DiskBackend stores cached entries on the local file system using the excellent diskcache library. Under the hood, values are serialized and stored in a SQLite database with configurable size limits.

When to use it:

  • Single-node production deployments that need cache persistence
  • Workloads where cache warmup is expensive and should survive restarts
  • Multi-process applications on the same machine (e.g., gunicorn workers)
  • Caches that may exceed available RAM

Tradeoffs:

  • Slower than InMemoryBackend (disk I/O), but typically still sub-millisecond.
  • Not shared across machines -- use RedisBackend for distributed caching.
  • Requires disk space proportional to cache size.

Installation

diskcache is a core dependency of OmniCache-AI and is installed automatically.

pip install omnicache-ai

Usage

Basic key-value caching

from omnicache_ai.backends.disk_backend import DiskBackend

cache = DiskBackend(directory="/tmp/omnicache", size_limit=2**30)

# Store a value with a 5-minute TTL
cache.set("embedding:doc42", [0.1, 0.2, 0.3], ttl=300)

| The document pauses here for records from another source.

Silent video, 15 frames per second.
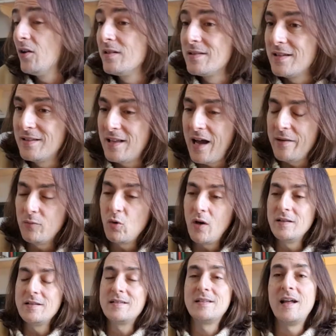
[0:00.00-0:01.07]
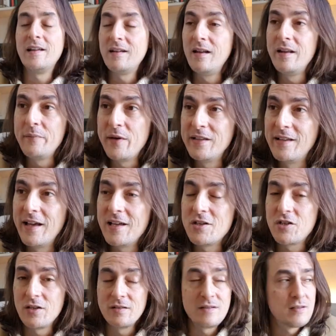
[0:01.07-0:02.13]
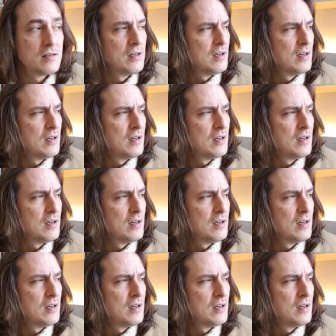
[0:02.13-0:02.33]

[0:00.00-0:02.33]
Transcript: it's a time to understand our limitations.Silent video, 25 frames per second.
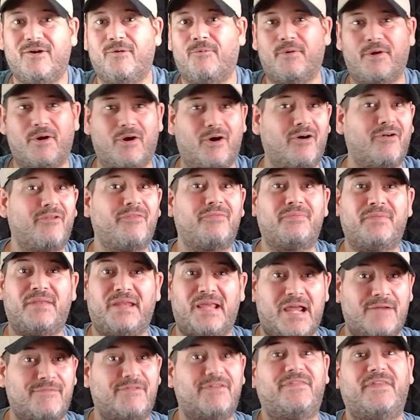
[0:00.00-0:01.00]
When
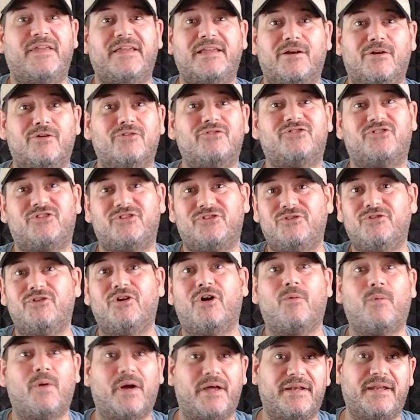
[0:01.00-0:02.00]
everything goes to
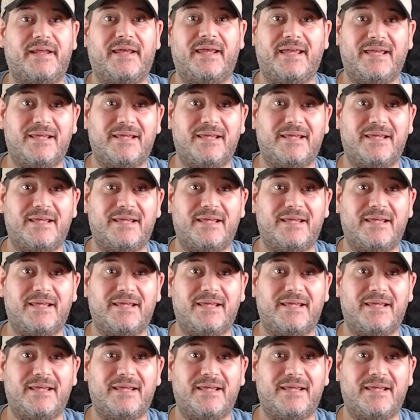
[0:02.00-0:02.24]
you-know-what in a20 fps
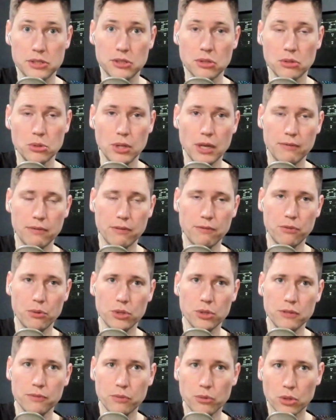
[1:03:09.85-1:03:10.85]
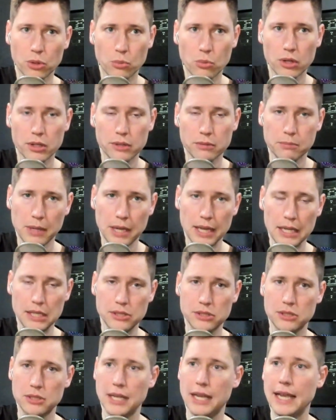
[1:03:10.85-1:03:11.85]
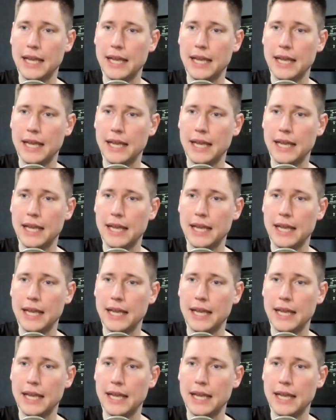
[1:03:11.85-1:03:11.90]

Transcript: So you have a 44.1 based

# Retrieve it (even after process restart)
result = cache.get("embedding:doc42") # [0.1, 0.2, 0.3]

# Check existence
cache.exists("embedding:doc42") # True

# Delete a single key
cache.delete("embedding:doc42")

# Clear all entries
cache.clear()

# Close when done (releases file handles)
cache.close()

Using with CacheManager

from omnicache_ai import CacheManager, CacheKeyBuilder
from omnicache_ai.backends.disk_backend import DiskBackend

manager = CacheManager(
backend=DiskBackend(directory="./cache_data"),
key_builder=CacheKeyBuilder(namespace="prod"),
)

manager.set("llm:response:abc", b"cached llm output", ttl=3600)
result = manager.get("llm:response:abc")

Multi-process safety

# Each gunicorn worker can safely share the same cache directory.
# SQLite locking ensures consistency.
cache = DiskBackend(directory="/var/cache/omnicache")
cache.set("shared_key", "all workers see this")
from multiprocessing import Process
from omnicache_ai.backends.disk_backend import DiskBackend

def worker(key, value):
cache = DiskBackend(directory="/tmp/shared_cache")
cache.set(key, value, ttl=60)
cache.close()

procs = [
Process(target=worker, args=(f"key_{i}", f"value_{i}"))
for i in range(4)
]
for p in procs:
p.start()
for p in procs:
p.join()
Cache directory

The directory is created automatically if it does not exist. Choose a path on a fast local disk (SSD preferred) for best performance.

Size limit behavior

When the cache exceeds size_limit, diskcache begins evicting entries using an approximation of LRU. The limit is not enforced byte-for-byte -- brief overages are possible during concurrent writes.

Serialization

diskcache handles serialization internally. It efficiently stores bytes, strings, and numbers directly, and pickles complex Python objects automatically.

API Reference

Constructor

ParameterTypeDefaultDescription
directorystr(required)Path to the cache directory. Created if it does not exist.
size_limitint2**30 (1 GiB)Maximum total cache size in bytes.

Methods

MethodSignatureReturnsDescription
getget(key: str)Any | NoneReturn the cached value, or None if the key is missing or expired.
setset(key: str, value: Any, ttl: int | None = None)NoneStore a value. ttl is in seconds; None means no expiry. Passed to diskcache as the expire parameter.
deletedelete(key: str)NoneRemove a key. No-op if the key does not exist.
existsexists(key: str)boolReturn True if the key is present and not expired. Uses the in operator on the underlying diskcache.
clearclear()NoneRemove all entries from the cache.
closeclose()NoneClose the underlying diskcache and release file handles. Always call this when shutting down, or use a context manager pattern.
__len__len(cache)intReturn the number of entries currently stored.